On moving back to Sydney in 1977, Blackmore played synthesisers and drums (and occasionally sang) with Sydney New Wave band Worm Technology and other bands. From a mixture of influences including prog and experimental rock, pop and punk, Worm Technology evolved their unique sound while living together in an old schoolhouse in Rozelle in Sydney. Walker was a primary school friend of Blackmore's; meanwhile Walker had befriended guitarist and synth player (an early user of synthesisers, including the Steiner-Parker Synthacon) at high school.

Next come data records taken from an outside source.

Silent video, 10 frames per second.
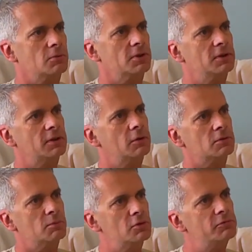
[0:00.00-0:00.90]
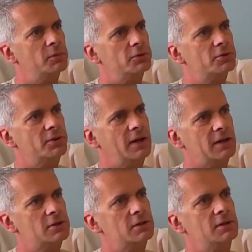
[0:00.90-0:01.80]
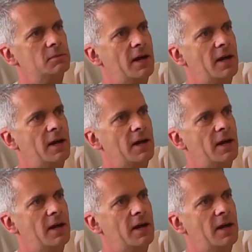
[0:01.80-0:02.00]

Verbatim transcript: within those movements that actually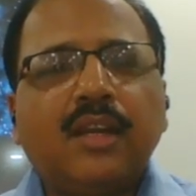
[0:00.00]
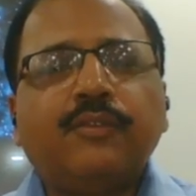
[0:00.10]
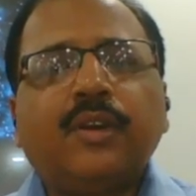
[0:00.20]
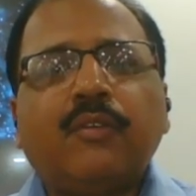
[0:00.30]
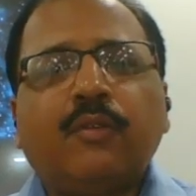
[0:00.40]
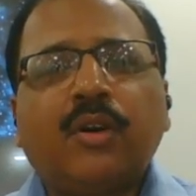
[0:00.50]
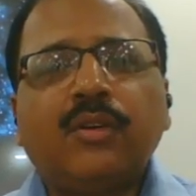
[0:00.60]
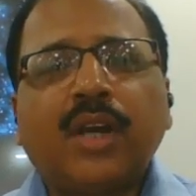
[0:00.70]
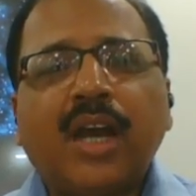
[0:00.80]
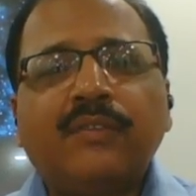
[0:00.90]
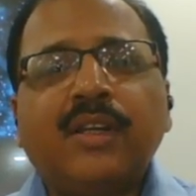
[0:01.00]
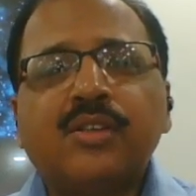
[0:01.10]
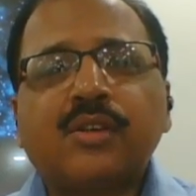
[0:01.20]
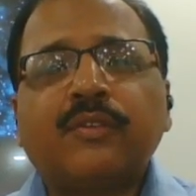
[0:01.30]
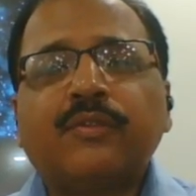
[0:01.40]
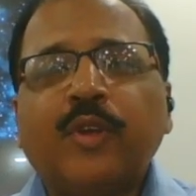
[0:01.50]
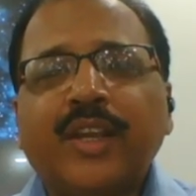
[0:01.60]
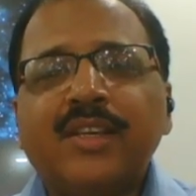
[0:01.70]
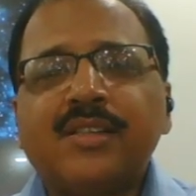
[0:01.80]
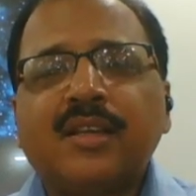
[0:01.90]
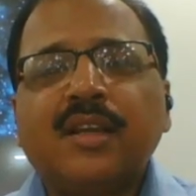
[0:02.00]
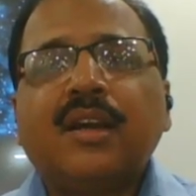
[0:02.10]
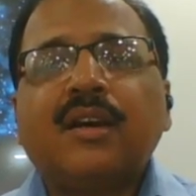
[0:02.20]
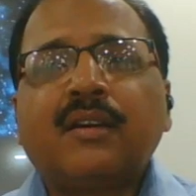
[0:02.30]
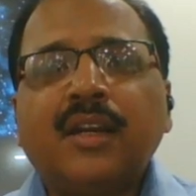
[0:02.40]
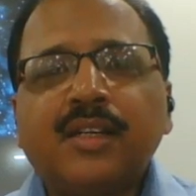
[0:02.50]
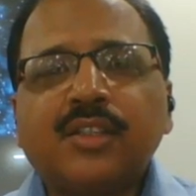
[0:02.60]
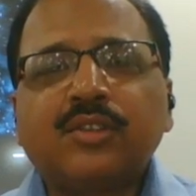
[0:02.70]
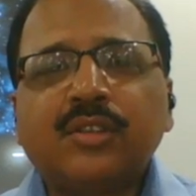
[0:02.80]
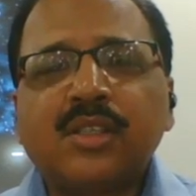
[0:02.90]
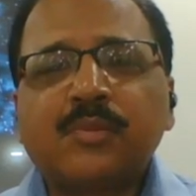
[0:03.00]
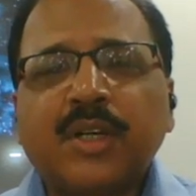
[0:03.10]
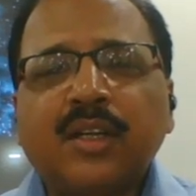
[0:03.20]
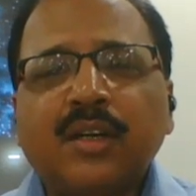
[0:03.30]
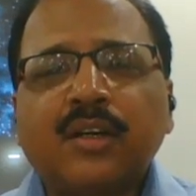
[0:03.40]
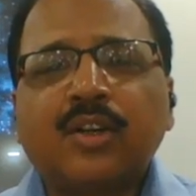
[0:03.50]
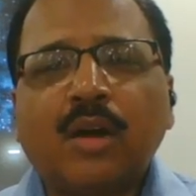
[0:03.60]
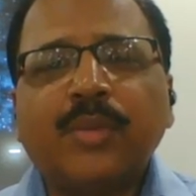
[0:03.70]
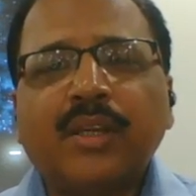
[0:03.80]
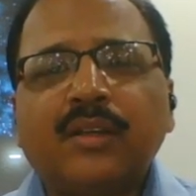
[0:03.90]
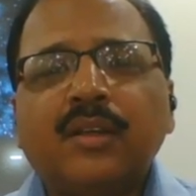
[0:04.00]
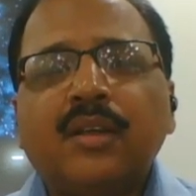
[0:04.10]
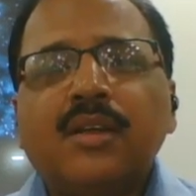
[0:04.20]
And if you want to have any sort of queries related to this particular topic,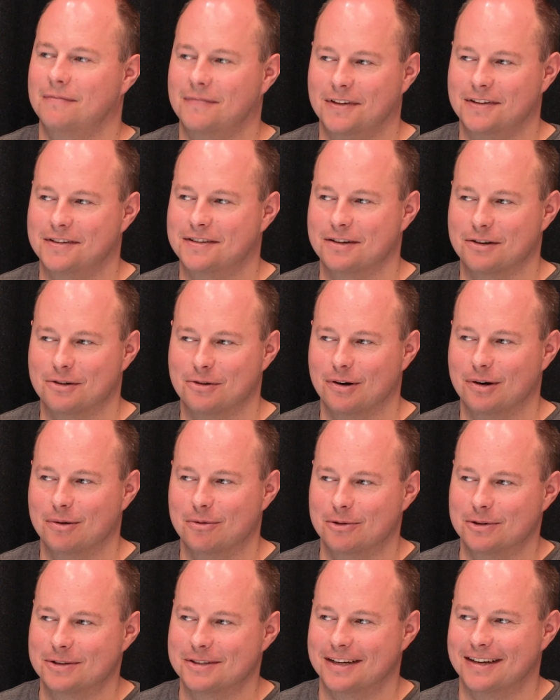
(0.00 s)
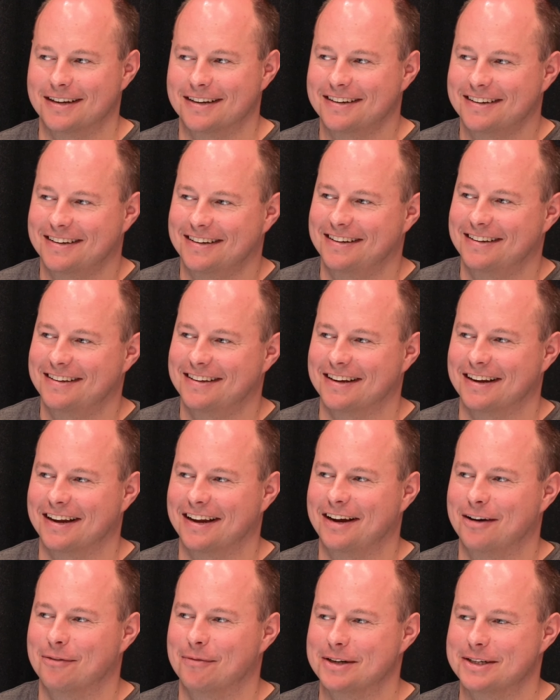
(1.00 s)
That's incredible, isn't it? You
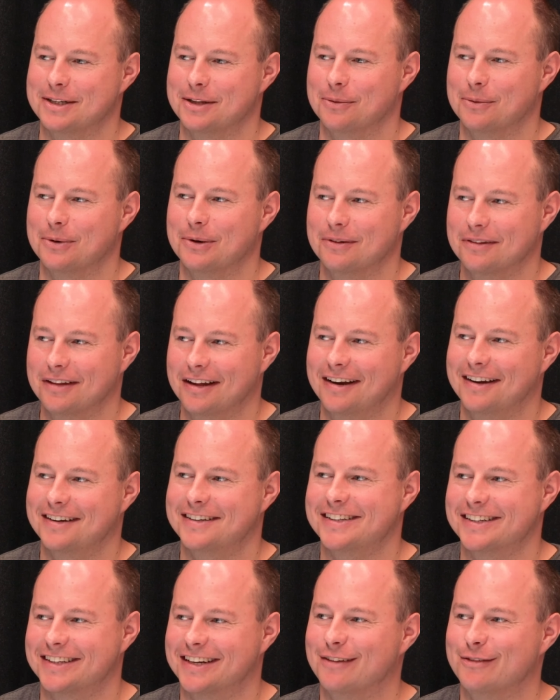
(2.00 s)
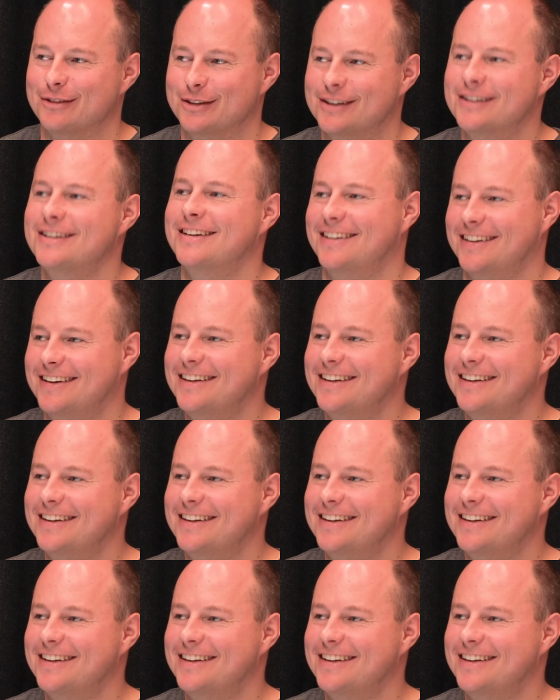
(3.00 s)
think how much of the world that actually covers?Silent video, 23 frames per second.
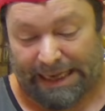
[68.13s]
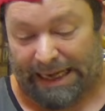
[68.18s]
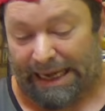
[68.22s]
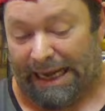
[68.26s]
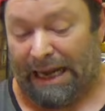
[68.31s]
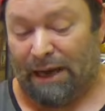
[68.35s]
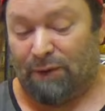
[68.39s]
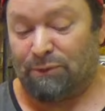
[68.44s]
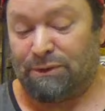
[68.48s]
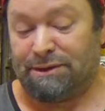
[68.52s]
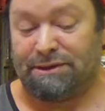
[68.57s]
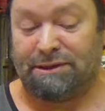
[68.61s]

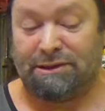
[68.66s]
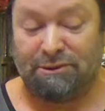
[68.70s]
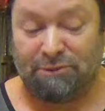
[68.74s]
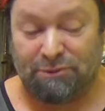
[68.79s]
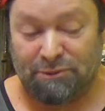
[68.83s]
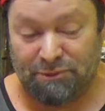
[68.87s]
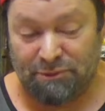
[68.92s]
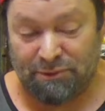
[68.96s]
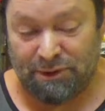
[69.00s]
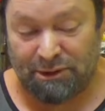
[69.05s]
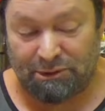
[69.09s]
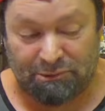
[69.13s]
I was still
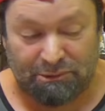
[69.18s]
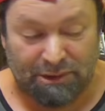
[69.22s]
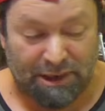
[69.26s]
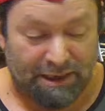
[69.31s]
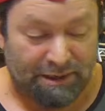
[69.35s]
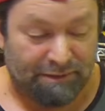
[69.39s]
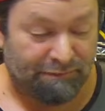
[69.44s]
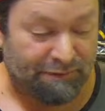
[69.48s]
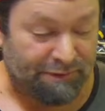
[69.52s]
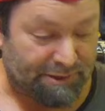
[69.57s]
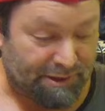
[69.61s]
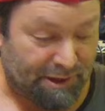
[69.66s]
doing
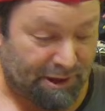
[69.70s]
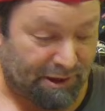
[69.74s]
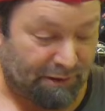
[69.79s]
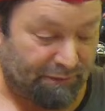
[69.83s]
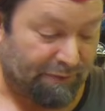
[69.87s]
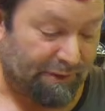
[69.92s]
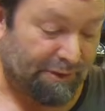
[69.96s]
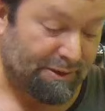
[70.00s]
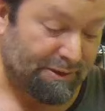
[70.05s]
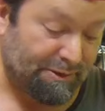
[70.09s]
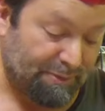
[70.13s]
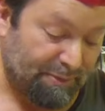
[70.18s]
creative stuff.
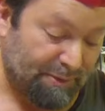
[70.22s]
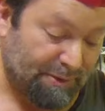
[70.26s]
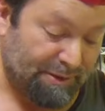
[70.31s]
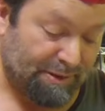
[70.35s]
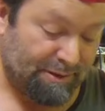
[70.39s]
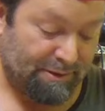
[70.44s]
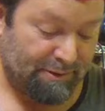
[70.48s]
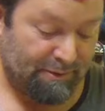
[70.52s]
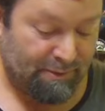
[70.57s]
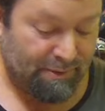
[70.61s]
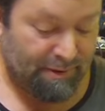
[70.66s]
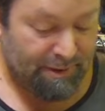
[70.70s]
I just
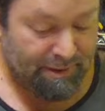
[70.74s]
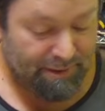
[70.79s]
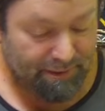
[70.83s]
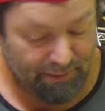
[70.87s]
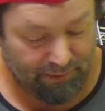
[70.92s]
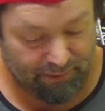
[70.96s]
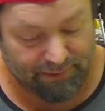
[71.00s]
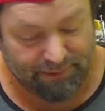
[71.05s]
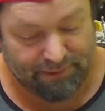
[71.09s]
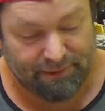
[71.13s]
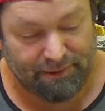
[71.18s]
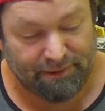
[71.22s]
wasn't doing
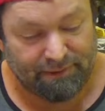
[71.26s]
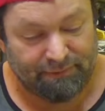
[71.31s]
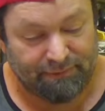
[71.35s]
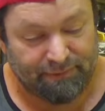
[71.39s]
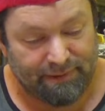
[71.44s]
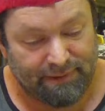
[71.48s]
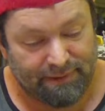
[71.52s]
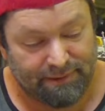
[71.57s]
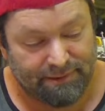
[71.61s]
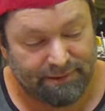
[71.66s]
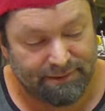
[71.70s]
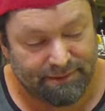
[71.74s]
guitar stuff,
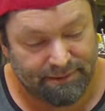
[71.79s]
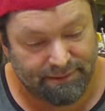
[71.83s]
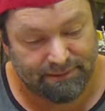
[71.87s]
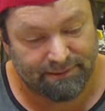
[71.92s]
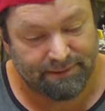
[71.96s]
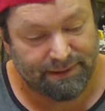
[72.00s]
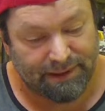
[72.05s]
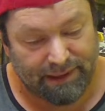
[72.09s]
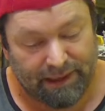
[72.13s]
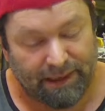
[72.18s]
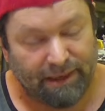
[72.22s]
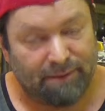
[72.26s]
and it's
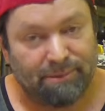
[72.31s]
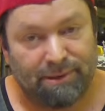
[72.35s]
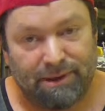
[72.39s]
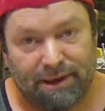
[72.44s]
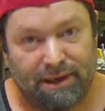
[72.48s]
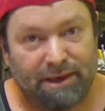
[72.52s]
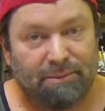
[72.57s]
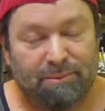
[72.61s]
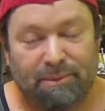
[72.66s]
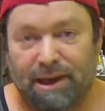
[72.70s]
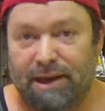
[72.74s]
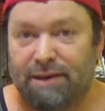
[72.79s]
time that I
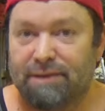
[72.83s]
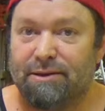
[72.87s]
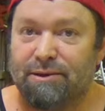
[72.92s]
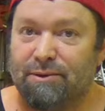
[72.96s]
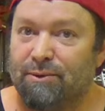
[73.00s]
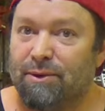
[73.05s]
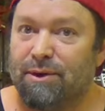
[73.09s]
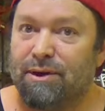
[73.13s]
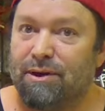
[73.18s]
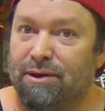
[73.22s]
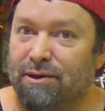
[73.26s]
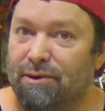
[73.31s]
get back to
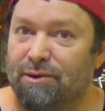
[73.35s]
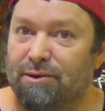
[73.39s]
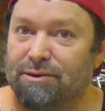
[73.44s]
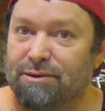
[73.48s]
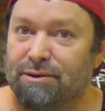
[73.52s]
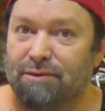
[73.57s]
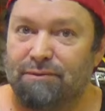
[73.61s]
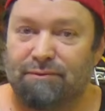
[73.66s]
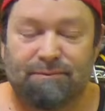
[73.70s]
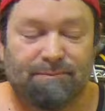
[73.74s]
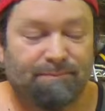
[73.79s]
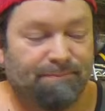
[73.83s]
doing guitar
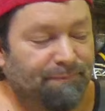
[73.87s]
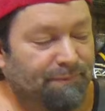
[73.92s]
stuff.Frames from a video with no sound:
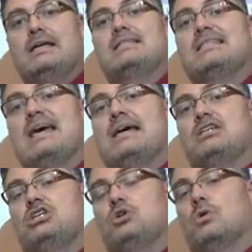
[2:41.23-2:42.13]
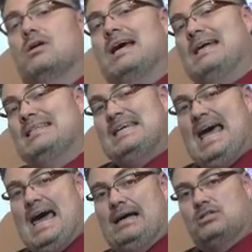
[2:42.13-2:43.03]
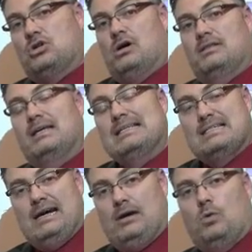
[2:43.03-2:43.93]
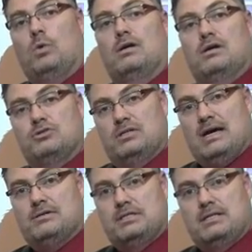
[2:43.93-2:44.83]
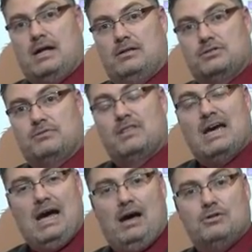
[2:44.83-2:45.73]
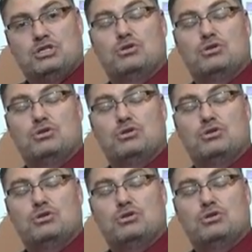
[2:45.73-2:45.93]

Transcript: is that you are not taxed on the entire $100,000 of the house.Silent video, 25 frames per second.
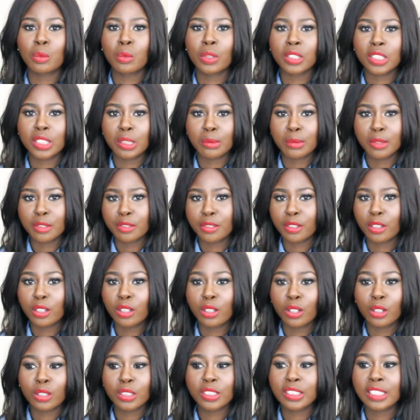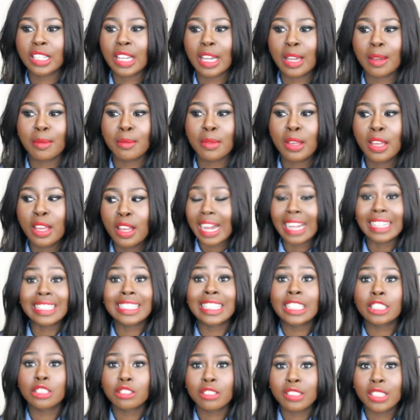been watching me for a long time,
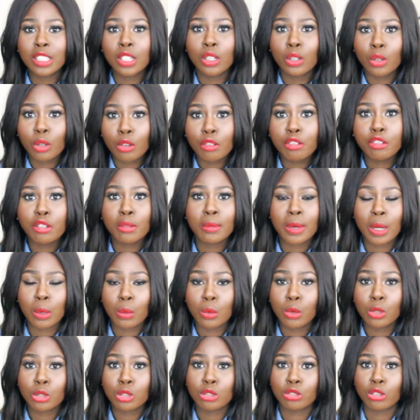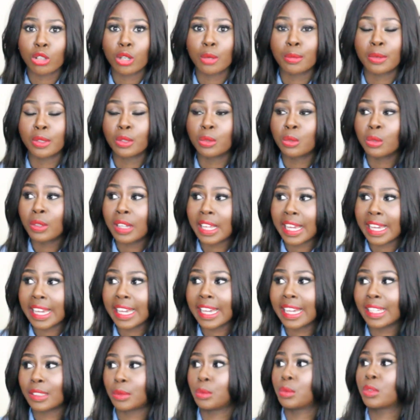I'd literally looked through my wardrobe and all I
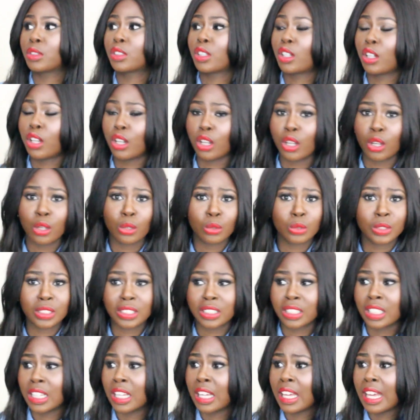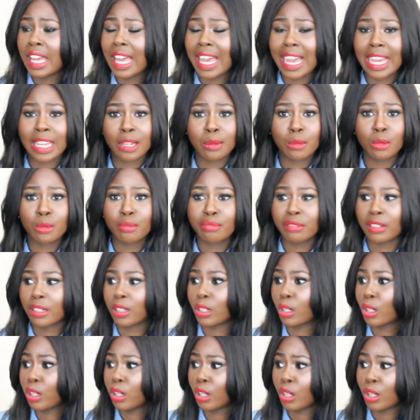had was clothes, animal
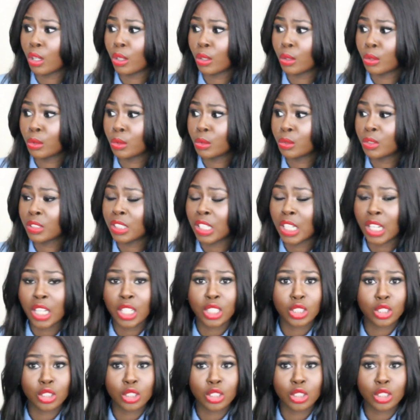print clothes,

Tiploid Grundy & the Rabid Slime Moulds
One of their earliest recordings (1977) includes a reggae version of "Kookaburra", played strictly for laughs. A cassette-only album of punk-style acoustic and vocal originals, "If You Don't Care for Your Scalp You Get Rabies" (1977) (its title a line uttered by Terry Jones in the Monty Python episode "Mr Neutron"), performed by Blackmore, Walker and Smith, was released under the band name Tiploid Grundy and the Rabid Slime Moulds. "Boils" was a parody of then-fashionable punk music by Blackmore, with a riff possibly cribbed from Paul McCartney's song "Smile Away". Simultaneously, with Smith, Blackmore initially concentrated on composing electronic music using sequencers, including the Robert Fripp and Brian Eno-influenced "Music for Bookshops" (1979), and a concept-cycle, recorded on reel-to-reel tape, called "The Guardian," based on a collaborative fantasy story written by the duo. When John Gardner (bass) joined, the band also released some cassette-only recordings including The Loungeroom Tapes and The Christmas Tapes.

Worm Technology
The band stabilised as a four-piece rock band with live drums as Worm Technology, though synth-based instrumentals such as "Africa" often featured in their sets. Blackmore initially played electric organ, string machine (a non-proprietary version of the Mellotron) and synthesiser, with Smith as drummer and synth programmer, but Blackmore often drummed when Smith was playing guitar or bass; his drum style was largely influenced by the Buzzcocks' John Mayer and The Jam`s Rick Buckler. Smith's girlfriend Myfanwy (Miffy) Ryan played violin, but dropped out after a year. (Ryan has since played with such renowned Australian folk bands as Madd Marianne, Wongawilli Band, Quartet d'Gong, Denizen and ClearStrings).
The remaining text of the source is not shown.